**What to do**
What follows is a set of records. Repeat them word for word.

**Available records**
______________________________
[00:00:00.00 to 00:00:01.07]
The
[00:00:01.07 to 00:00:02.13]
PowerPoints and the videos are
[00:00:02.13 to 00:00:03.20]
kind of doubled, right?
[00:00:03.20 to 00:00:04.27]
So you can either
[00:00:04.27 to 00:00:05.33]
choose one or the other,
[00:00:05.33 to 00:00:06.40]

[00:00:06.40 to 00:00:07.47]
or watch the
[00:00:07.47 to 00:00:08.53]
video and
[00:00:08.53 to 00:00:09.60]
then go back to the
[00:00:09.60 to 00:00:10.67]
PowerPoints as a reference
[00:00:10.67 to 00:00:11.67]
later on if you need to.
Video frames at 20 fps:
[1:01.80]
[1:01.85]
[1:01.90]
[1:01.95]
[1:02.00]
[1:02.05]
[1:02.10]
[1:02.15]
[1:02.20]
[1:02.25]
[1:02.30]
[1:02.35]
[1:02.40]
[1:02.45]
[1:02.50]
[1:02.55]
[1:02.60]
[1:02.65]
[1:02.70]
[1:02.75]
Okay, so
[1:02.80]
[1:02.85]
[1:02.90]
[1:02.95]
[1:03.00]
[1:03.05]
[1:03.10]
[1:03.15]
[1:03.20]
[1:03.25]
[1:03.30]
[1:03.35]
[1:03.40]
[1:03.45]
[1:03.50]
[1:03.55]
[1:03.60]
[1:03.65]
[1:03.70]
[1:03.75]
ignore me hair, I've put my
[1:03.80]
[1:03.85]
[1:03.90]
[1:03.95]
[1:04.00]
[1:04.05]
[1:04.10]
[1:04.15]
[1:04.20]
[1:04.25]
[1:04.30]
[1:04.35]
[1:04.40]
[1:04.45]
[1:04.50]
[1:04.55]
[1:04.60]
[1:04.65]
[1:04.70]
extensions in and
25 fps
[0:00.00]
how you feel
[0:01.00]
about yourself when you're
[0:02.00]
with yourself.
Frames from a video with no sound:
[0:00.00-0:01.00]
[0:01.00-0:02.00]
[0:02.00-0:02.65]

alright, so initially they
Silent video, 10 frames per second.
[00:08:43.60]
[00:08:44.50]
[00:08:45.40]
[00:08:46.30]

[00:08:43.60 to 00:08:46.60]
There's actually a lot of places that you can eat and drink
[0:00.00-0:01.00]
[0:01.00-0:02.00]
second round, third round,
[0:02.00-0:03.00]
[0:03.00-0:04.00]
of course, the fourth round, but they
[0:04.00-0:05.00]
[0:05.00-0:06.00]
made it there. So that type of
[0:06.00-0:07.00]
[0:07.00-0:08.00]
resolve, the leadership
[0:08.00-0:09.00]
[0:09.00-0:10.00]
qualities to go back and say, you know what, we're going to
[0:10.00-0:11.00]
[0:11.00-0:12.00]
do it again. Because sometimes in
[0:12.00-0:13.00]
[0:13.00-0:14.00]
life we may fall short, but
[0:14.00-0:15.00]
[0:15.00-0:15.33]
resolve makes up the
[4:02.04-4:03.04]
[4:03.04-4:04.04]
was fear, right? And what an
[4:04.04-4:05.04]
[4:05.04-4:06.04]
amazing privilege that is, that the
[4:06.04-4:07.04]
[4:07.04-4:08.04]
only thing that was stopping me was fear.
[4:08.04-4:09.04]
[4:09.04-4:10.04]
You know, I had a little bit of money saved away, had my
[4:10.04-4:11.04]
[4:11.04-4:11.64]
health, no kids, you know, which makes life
______________________________
**Response to this exercise**
[00:00:00.00 to 00:00:01.07]
The
[00:00:01.07 to 00:00:02.13]
PowerPoints and the videos are
[00:00:02.13 to 00:00:03.20]
kind of doubled, right?
[00:00:03.20 to 00:00:04.27]
So you can either
[00:00:04.27 to 00:00:05.33]
choose one or the other,
[00:00:05.33 to 00:00:06.40]

[00:00:06.40 to 00:00:07.47]
or watch the
[00:00:07.47 to 00:00:08.53]
video and
[00:00:08.53 to 00:00:09.60]
then go back to the
[00:00:09.60 to 00:00:10.67]
PowerPoints as a reference
[00:00:10.67 to 00:00:11.67]
later on if you need to.
Video frames at 20 fps:
[1:01.80]
[1:01.85]
[1:01.90]
[1:01.95]
[1:02.00]
[1:02.05]
[1:02.10]
[1:02.15]
[1:02.20]
[1:02.25]
[1:02.30]
[1:02.35]
[1:02.40]
[1:02.45]
[1:02.50]
[1:02.55]
[1:02.60]
[1:02.65]
[1:02.70]
[1:02.75]
Okay, so
[1:02.80]
[1:02.85]
[1:02.90]
[1:02.95]
[1:03.00]
[1:03.05]
[1:03.10]
[1:03.15]
[1:03.20]
[1:03.25]
[1:03.30]
[1:03.35]
[1:03.40]
[1:03.45]
[1:03.50]
[1:03.55]
[1:03.60]
[1:03.65]
[1:03.70]
[1:03.75]
ignore me hair, I've put my
[1:03.80]
[1:03.85]
[1:03.90]
[1:03.95]
[1:04.00]
[1:04.05]
[1:04.10]
[1:04.15]
[1:04.20]
[1:04.25]
[1:04.30]
[1:04.35]
[1:04.40]
[1:04.45]
[1:04.50]
[1:04.55]
[1:04.60]
[1:04.65]
[1:04.70]
extensions in and
25 fps
[0:00.00]
how you feel
[0:01.00]
about yourself when you're
[0:02.00]
with yourself.
Frames from a video with no sound:
[0:00.00-0:01.00]
[0:01.00-0:02.00]
[0:02.00-0:02.65]

alright, so initially they
Silent video, 10 frames per second.
[00:08:43.60]
[00:08:44.50]
[00:08:45.40]
[00:08:46.30]

[00:08:43.60 to 00:08:46.60]
There's actually a lot of places that you can eat and drink
[0:00.00-0:01.00]
[0:01.00-0:02.00]
second round, third round,
[0:02.00-0:03.00]
[0:03.00-0:04.00]
of course, the fourth round, but they
[0:04.00-0:05.00]
[0:05.00-0:06.00]
made it there. So that type of
[0:06.00-0:07.00]
[0:07.00-0:08.00]
resolve, the leadership
[0:08.00-0:09.00]
[0:09.00-0:10.00]
qualities to go back and say, you know what, we're going to
[0:10.00-0:11.00]
[0:11.00-0:12.00]
do it again. Because sometimes in
[0:12.00-0:13.00]
[0:13.00-0:14.00]
life we may fall short, but
[0:14.00-0:15.00]
[0:15.00-0:15.33]
resolve makes up the
[4:02.04-4:03.04]
[4:03.04-4:04.04]
was fear, right? And what an
[4:04.04-4:05.04]
[4:05.04-4:06.04]
amazing privilege that is, that the
[4:06.04-4:07.04]
[4:07.04-4:08.04]
only thing that was stopping me was fear.
[4:08.04-4:09.04]
[4:09.04-4:10.04]
You know, I had a little bit of money saved away, had my
[4:10.04-4:11.04]
[4:11.04-4:11.64]
health, no kids, you know, which makes life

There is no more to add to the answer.